┌─ RECORDED INFORMATION

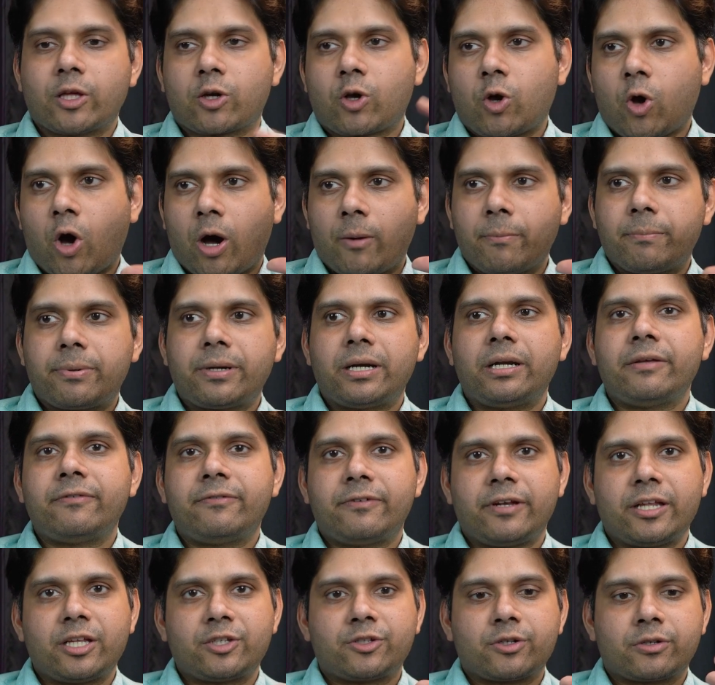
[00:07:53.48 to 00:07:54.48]
The
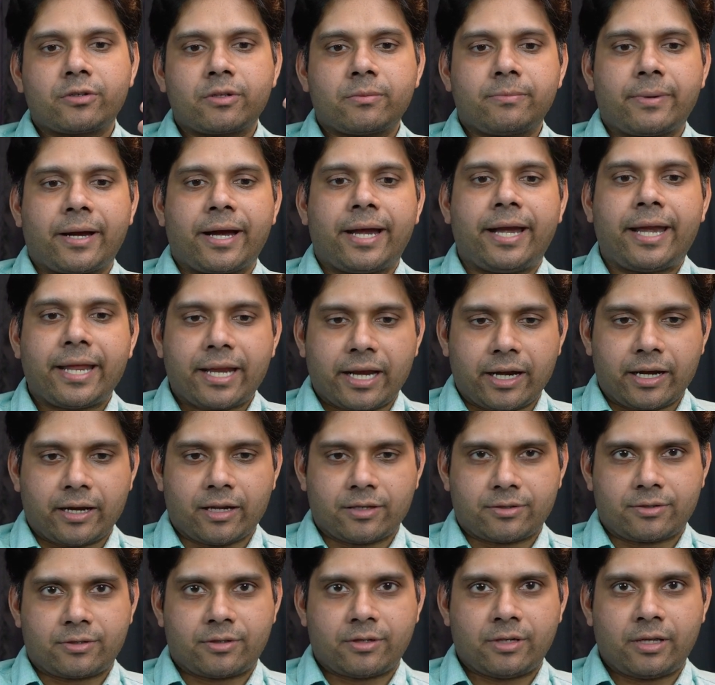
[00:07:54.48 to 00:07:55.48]
competitive nature of the biotech
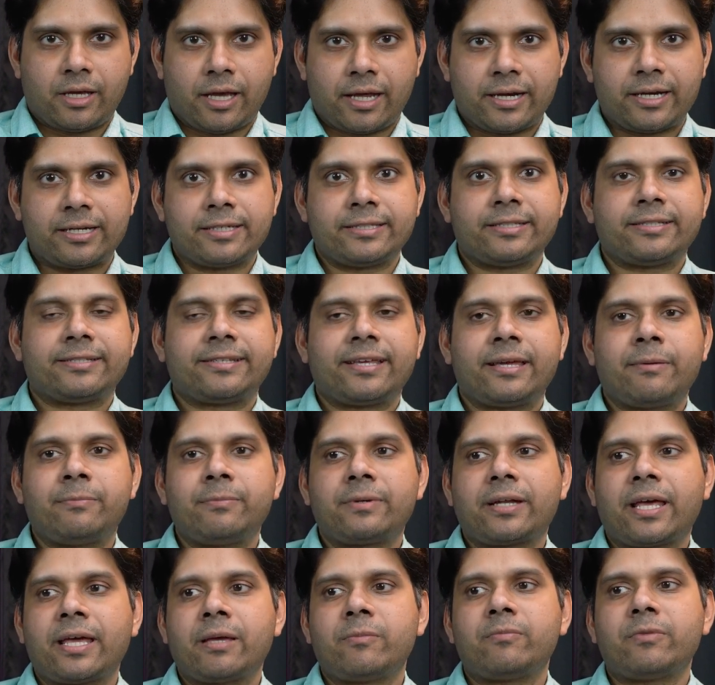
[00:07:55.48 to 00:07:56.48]
industry, and at the same
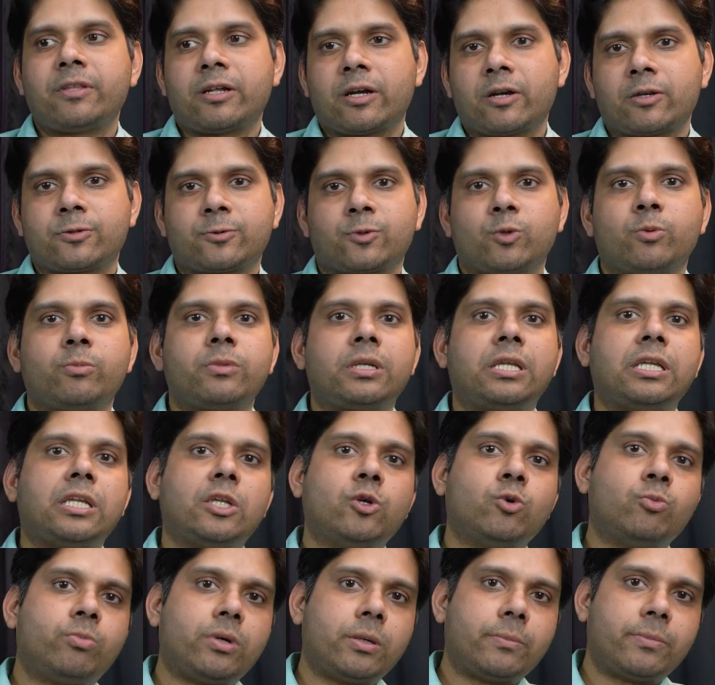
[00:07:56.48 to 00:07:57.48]
time there are so many
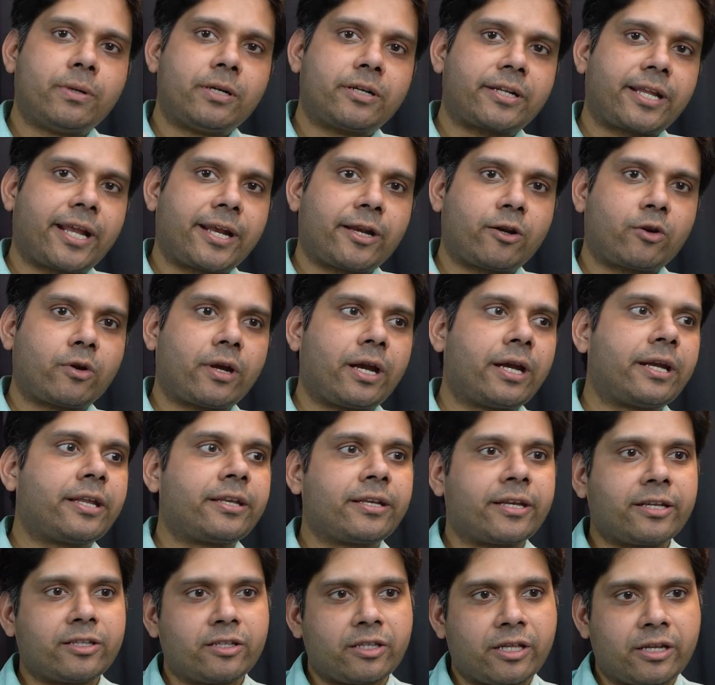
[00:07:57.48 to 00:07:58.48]
new people trying to get
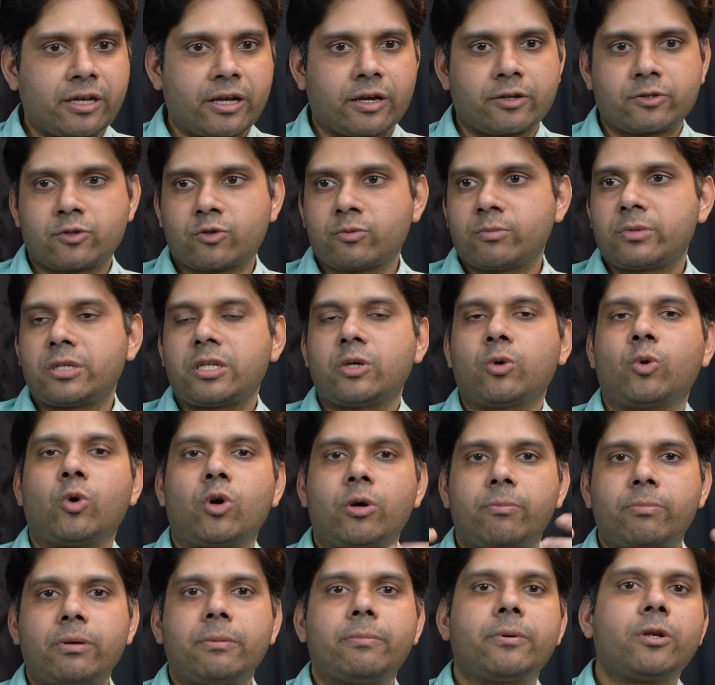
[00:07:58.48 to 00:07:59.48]
in and there are so many
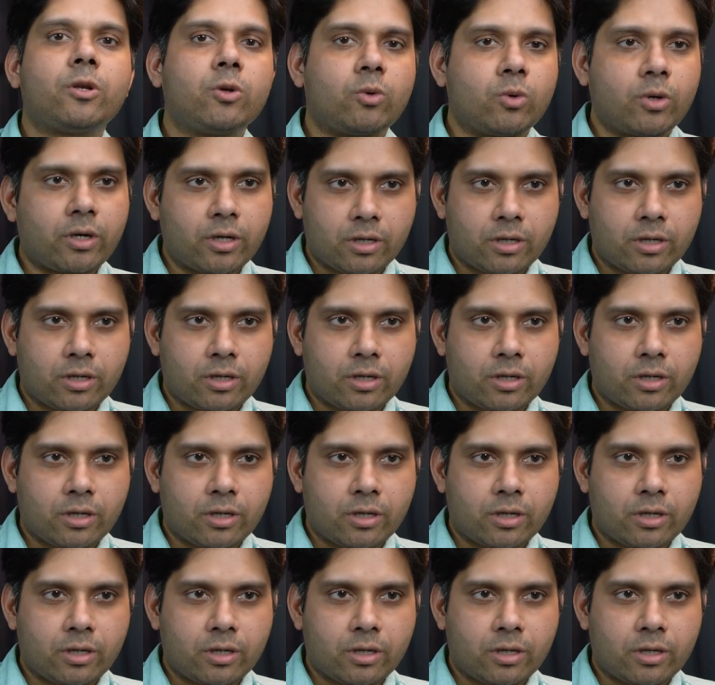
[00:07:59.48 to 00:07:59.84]
old people who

└─

WHAT IS BEING ASKED:
From the line containing "[00:07:55.48 to 00:07:56.48]" down to the last line of the entries above, copy each line exactly and nothing more. Leave pictures out.

EXERCISE RESULT:
[00:07:55.48 to 00:07:56.48]
industry, and at the same
[00:07:56.48 to 00:07:57.48]
time there are so many
[00:07:57.48 to 00:07:58.48]
new people trying to get
[00:07:58.48 to 00:07:59.48]
in and there are so many
[00:07:59.48 to 00:07:59.84]
old people who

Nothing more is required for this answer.